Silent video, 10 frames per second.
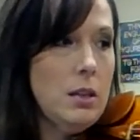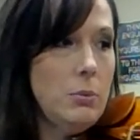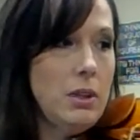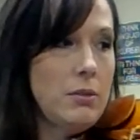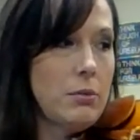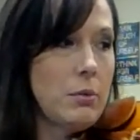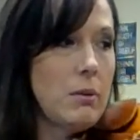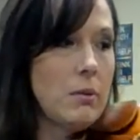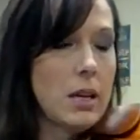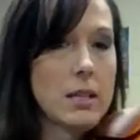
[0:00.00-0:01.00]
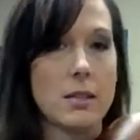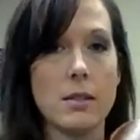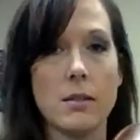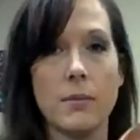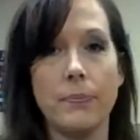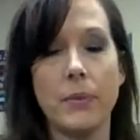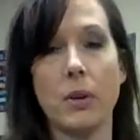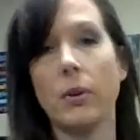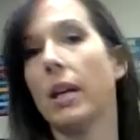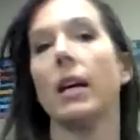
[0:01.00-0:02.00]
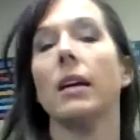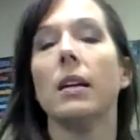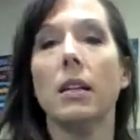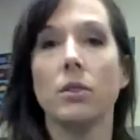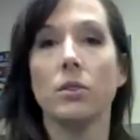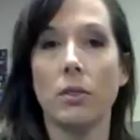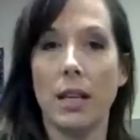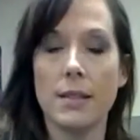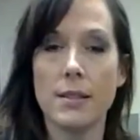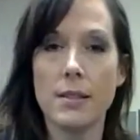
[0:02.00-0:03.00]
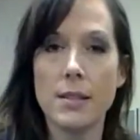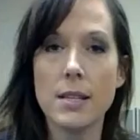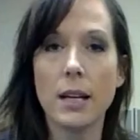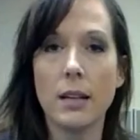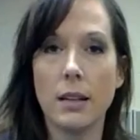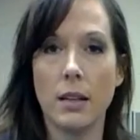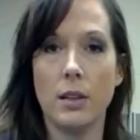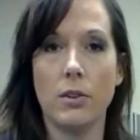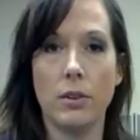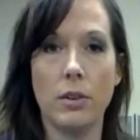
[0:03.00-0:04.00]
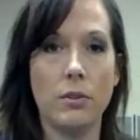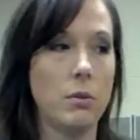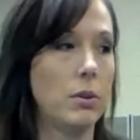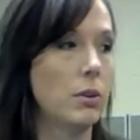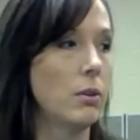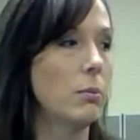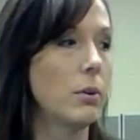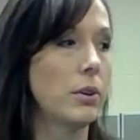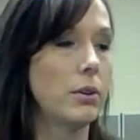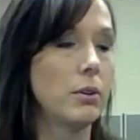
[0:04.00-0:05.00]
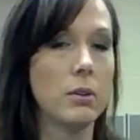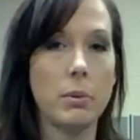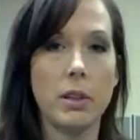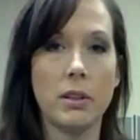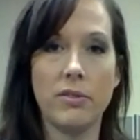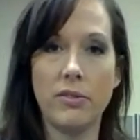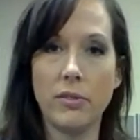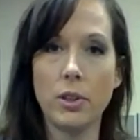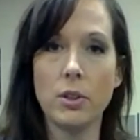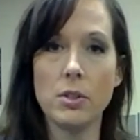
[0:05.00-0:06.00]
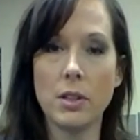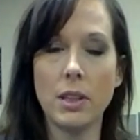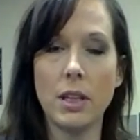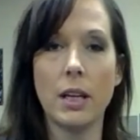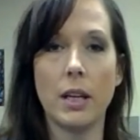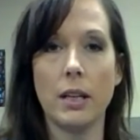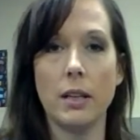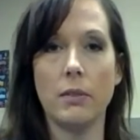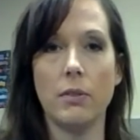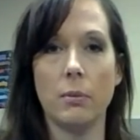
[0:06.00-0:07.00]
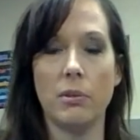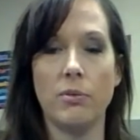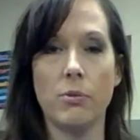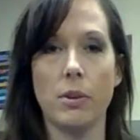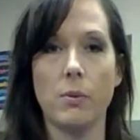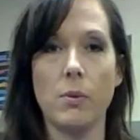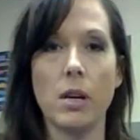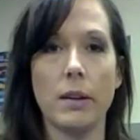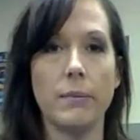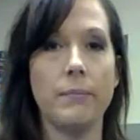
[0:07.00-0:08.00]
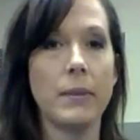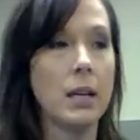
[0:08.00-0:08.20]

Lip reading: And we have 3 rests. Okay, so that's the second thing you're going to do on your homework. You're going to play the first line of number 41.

....

== EXERCISE ==
Within the listing above, say how many lines contain the string "second". Reply with the number only.

== PROBLEM SOLUTION ==
2